Italy, India and Bali all have tangible devotion woven throughout the fabric of their culture. While traveling I read “The Geography of Bliss,” which was written by Eric Weiner, an NPR reporter who went to about nine countries known to be the happiest countries on earth to find out why each is so happy. In every country it was something different. In the process of his journey he discovered that the human brain manages to always focus on some source of distress. It’s just what we do. For example, in every language there are many more adjectives to describe unhappiness than happiness. The advantage of cultures of affluence where so much of our life threatening distresses have been alleviated is we are comfortable. The disadvantage is that we have the luxury of creating problems that seem significant but aren’t. In America we live in a culture that is dedicated to the ‘pursuit of happiness,’ assuming then that it’s something we find out there eventually, if we are hard working and lucky. In the yoga tradition contentment is a quality that one commits to being at all times under all circumstances, learning to observe the mind, replacing thoughts that are destructive with thoughts that are constructive in order to find peace with everything that is happening in life, even when it didn’t go the way the mind thought it wanted it to.
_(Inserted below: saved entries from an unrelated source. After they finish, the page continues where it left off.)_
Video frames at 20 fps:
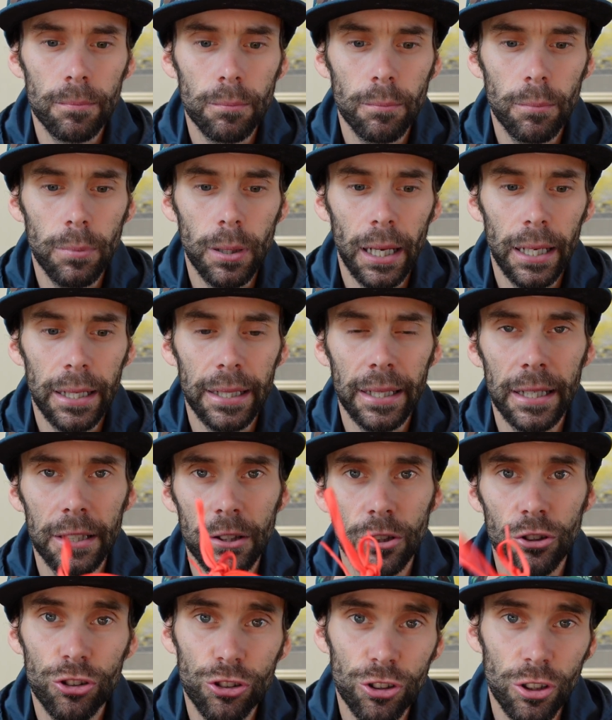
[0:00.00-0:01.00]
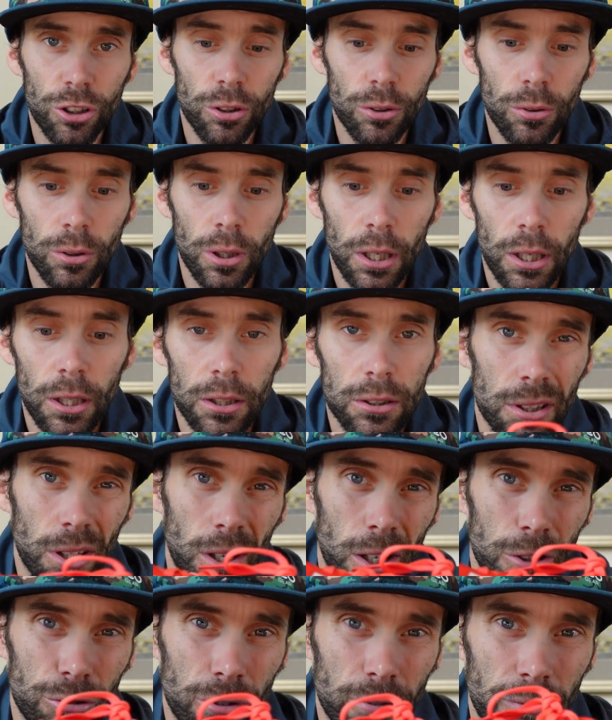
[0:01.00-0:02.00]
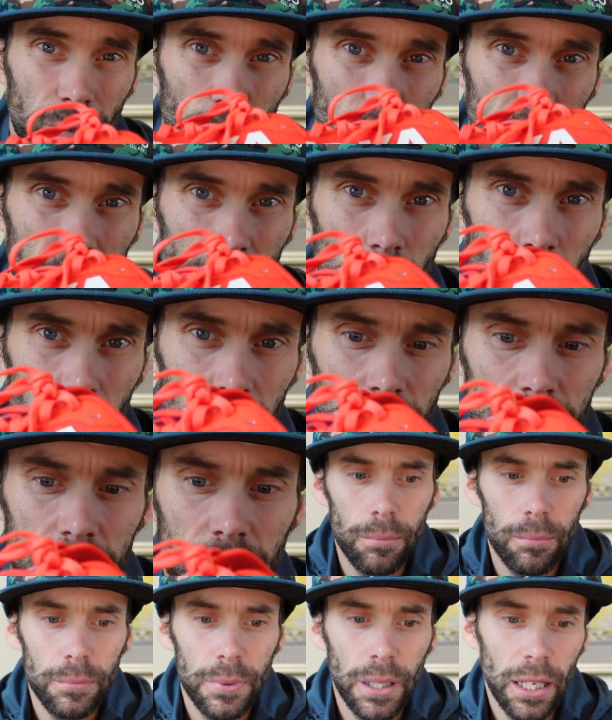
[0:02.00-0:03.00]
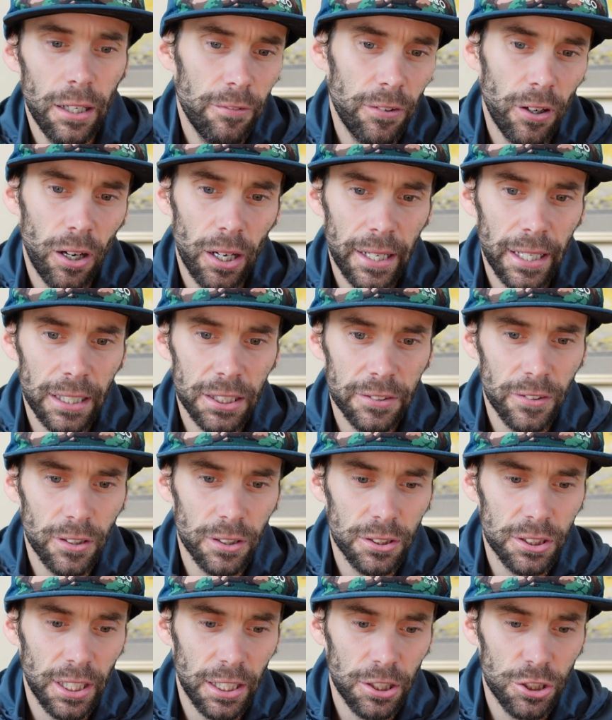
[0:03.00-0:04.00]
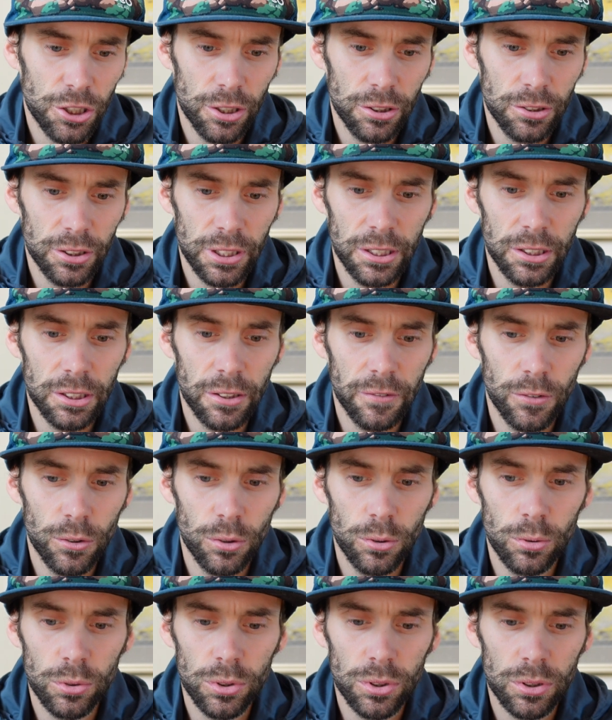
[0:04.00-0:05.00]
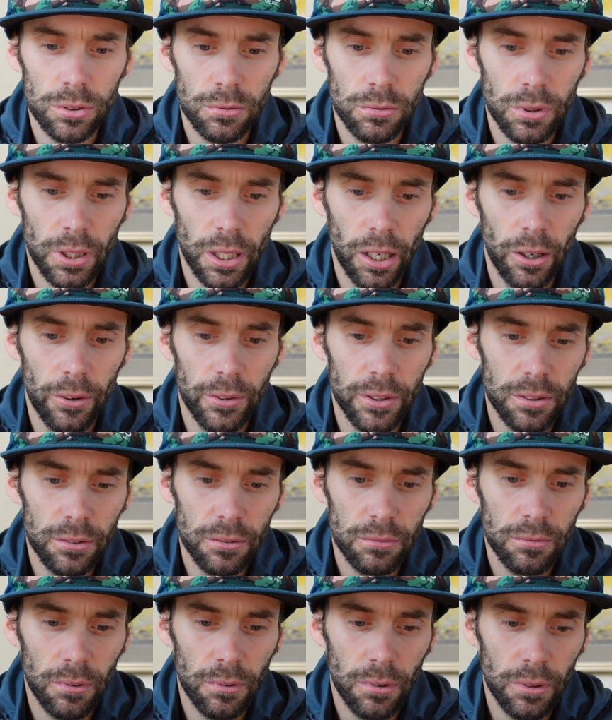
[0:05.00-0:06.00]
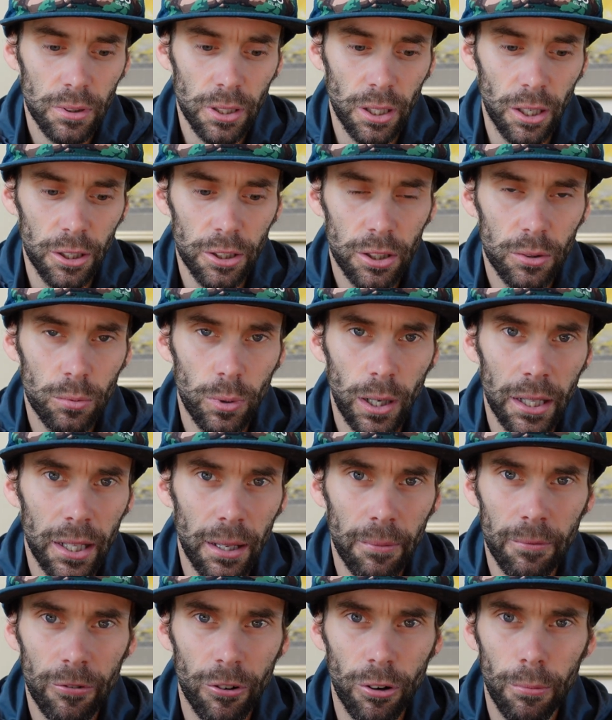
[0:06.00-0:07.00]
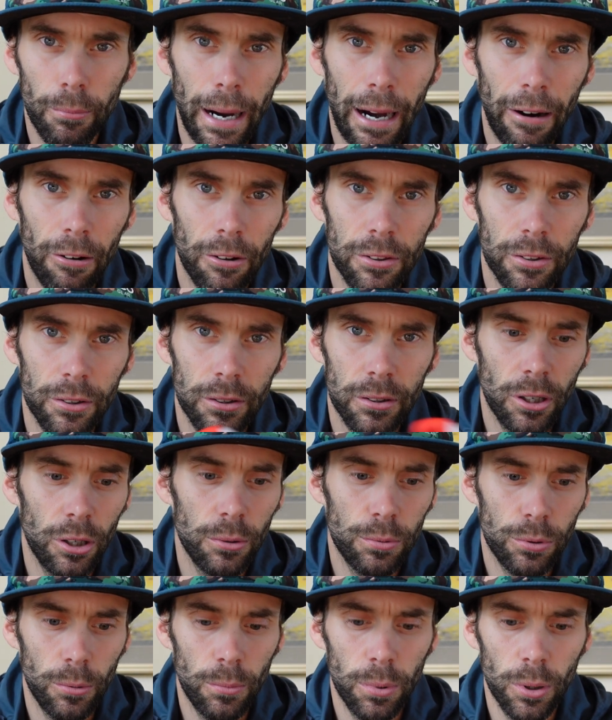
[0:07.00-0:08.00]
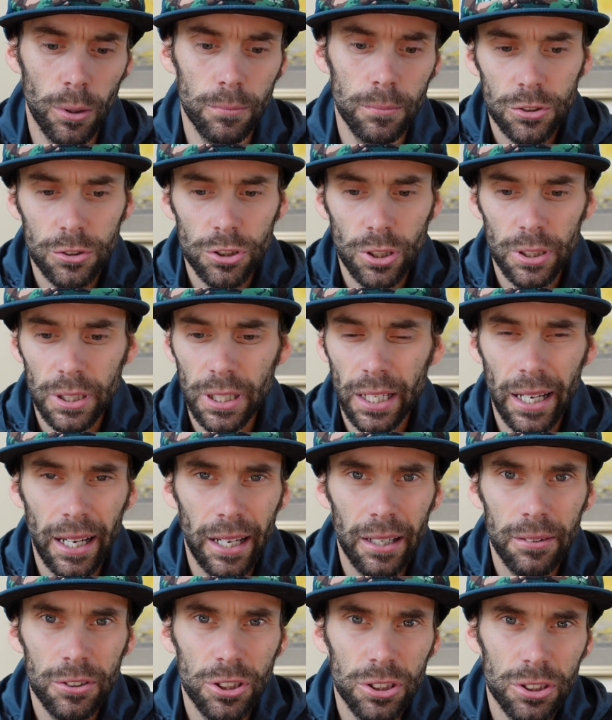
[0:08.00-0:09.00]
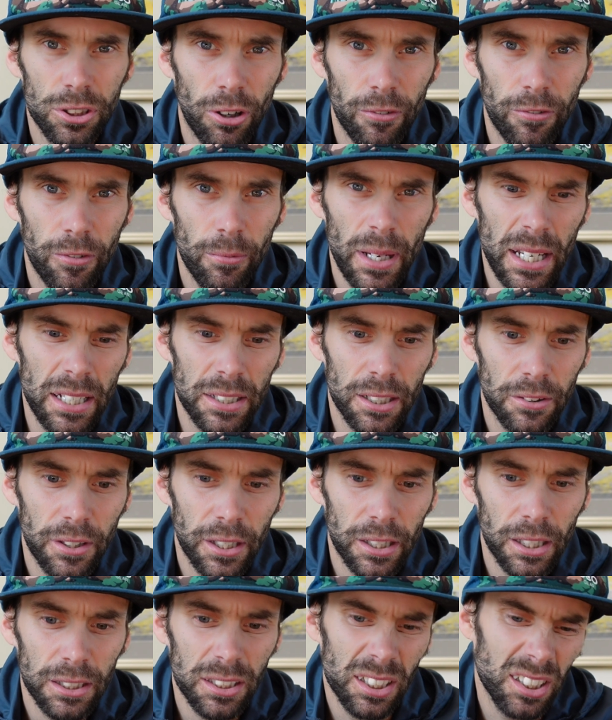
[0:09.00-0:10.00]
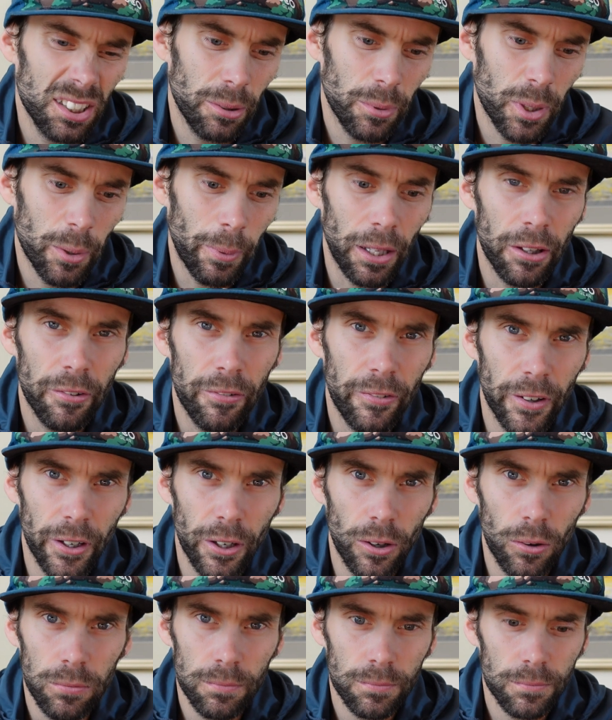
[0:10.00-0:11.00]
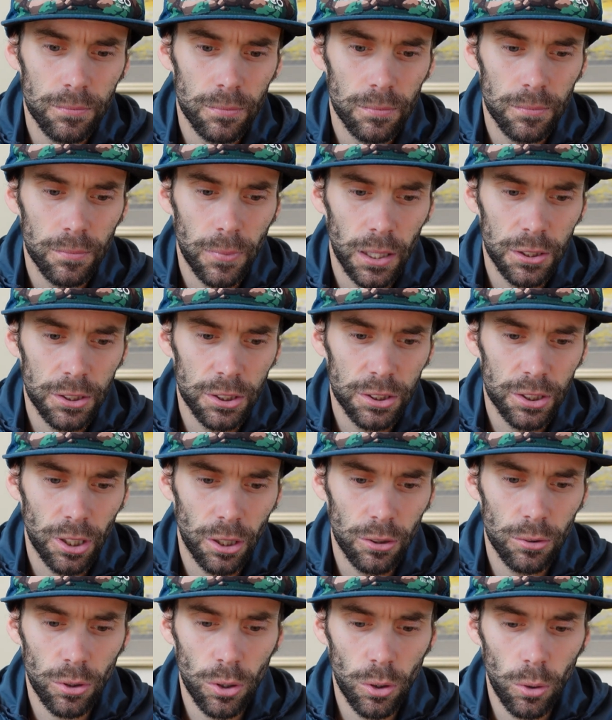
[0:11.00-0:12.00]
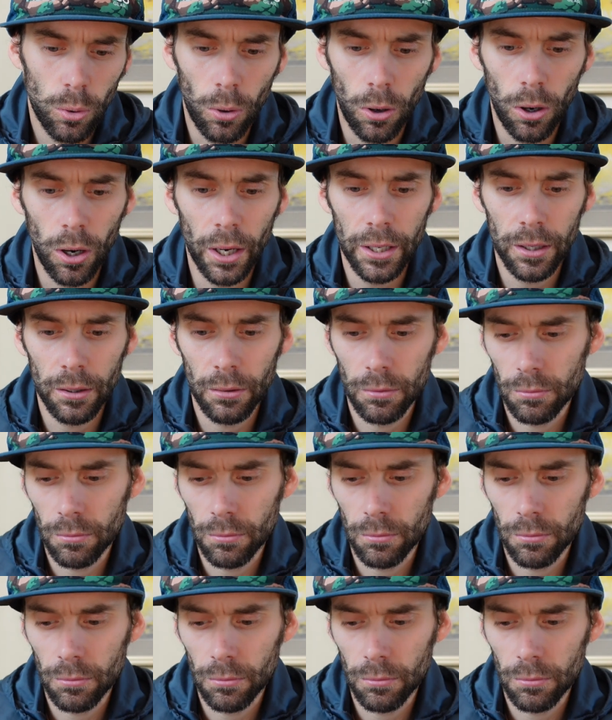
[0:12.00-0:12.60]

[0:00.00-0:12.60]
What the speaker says: plate in the shoe, so 140 quid. Yeah, I guess for sessions, intervals, you know, and you could wear them for a marathon, no problem. Yeah, just not for me, I don't think. There's just something about the feel. I just not quite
We don’t have a Ganges, and we don’t have little offerings to make every day together as a culture. But we do have a river of real people who are really struggling and when we give ourselves in whatever capacity we can to them, all our own little problems become less significant. A recent Japanese study proved the physical and emotional benefits of giving to others in order to alleviate or own unhappiness. We can make invisible offerings often in the form of random acts of kindness that cost us nothing but the joy of making someone else’s life a little easier. Buddha said, “No self, no problem.” It’s hard to remember that we are specks of dust floating in the universe and frankly who wants to be reminded? But holding the big picture close is essential. Nothing remains but gratitude and awe.